# tuna popping rod



## TeamJefe (Mar 20, 2007)

Hey guys i havent really had that much experience throwing poppers for YFT. I am hoping to get into it this summer and was looking for some advice from some of the more experienced guys on here. I am looking to get a spinning set up. For the reel I was looking at a Saragosa 14000F but I have no idea where to even start for the rod. I was wondering what kind of rods yall use when throwing poppers? If someone could make a suggestion on a reasonably priced popping rod, I'd really appreciate it.
Thanks,

John


----------



## mad marlin (Jan 17, 2008)

john , prices for a decent popping ( truly a popping rod ) as many would say any 7 ft rod would work !! doubt if popping would be from @ least $275 to quite a few more that $500.
But for our Tuna the OTI TS 40/60 its hard to beat , price wise & quality.


----------



## ksong (Jun 30, 2004)

For tuna popping in GOM, I prefer longer 8' - 8'6" popping rod.
The reason is that there is definitely advantage of casting farther around rigs.

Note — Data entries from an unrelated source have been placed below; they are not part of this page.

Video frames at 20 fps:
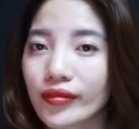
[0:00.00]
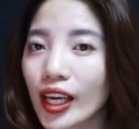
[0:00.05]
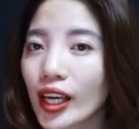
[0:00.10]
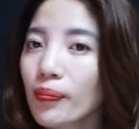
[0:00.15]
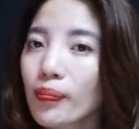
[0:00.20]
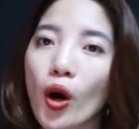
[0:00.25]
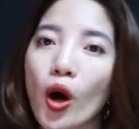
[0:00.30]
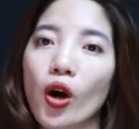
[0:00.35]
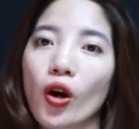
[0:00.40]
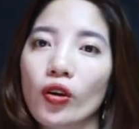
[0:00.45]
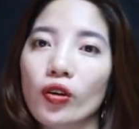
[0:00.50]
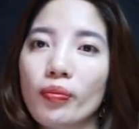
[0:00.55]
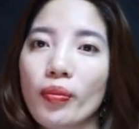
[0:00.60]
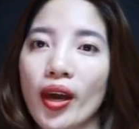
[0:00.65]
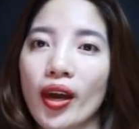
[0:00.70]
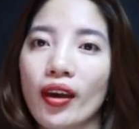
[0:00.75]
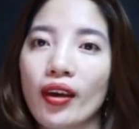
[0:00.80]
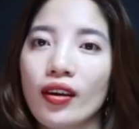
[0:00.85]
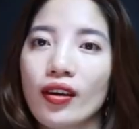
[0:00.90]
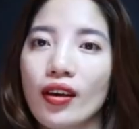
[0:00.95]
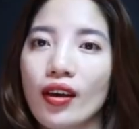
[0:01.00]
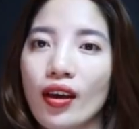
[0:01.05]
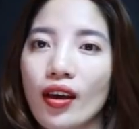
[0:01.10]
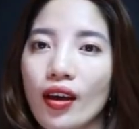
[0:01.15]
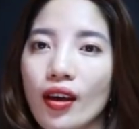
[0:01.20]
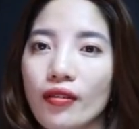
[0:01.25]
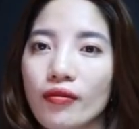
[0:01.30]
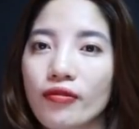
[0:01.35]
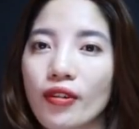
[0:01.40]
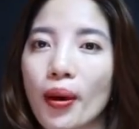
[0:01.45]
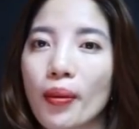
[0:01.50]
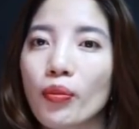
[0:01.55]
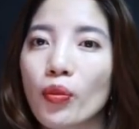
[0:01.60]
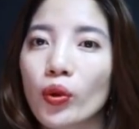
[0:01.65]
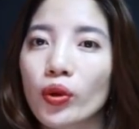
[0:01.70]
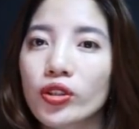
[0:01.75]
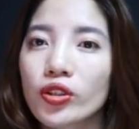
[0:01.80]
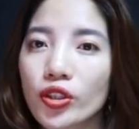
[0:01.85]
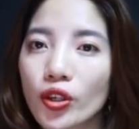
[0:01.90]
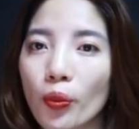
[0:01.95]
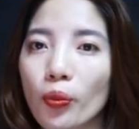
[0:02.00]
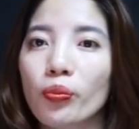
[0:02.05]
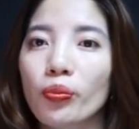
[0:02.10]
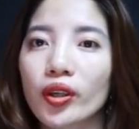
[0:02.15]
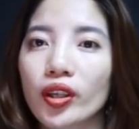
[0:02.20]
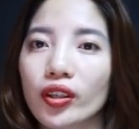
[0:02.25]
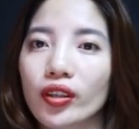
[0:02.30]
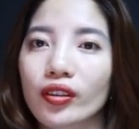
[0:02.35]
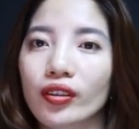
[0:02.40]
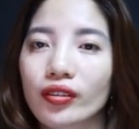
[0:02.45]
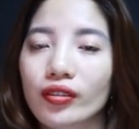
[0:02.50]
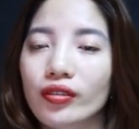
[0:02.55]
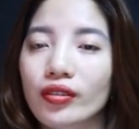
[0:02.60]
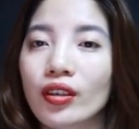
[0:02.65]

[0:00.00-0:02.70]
ghét bỏ con bé và muốn chồng mình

The average sizes of yft are under 100 lbs though you encounter yft in 100 - 150 lbs range sometimes. For tuna under 100 lbs, longer 8' - 8'6' rods isn't big issue at all.
As Mad Marlin suggested OTI Tuna Spiner is a good choice for starter who doesn't want to spend lots of money for tackles.

Once you get into popping seriously, you can upgrade your rods.


----------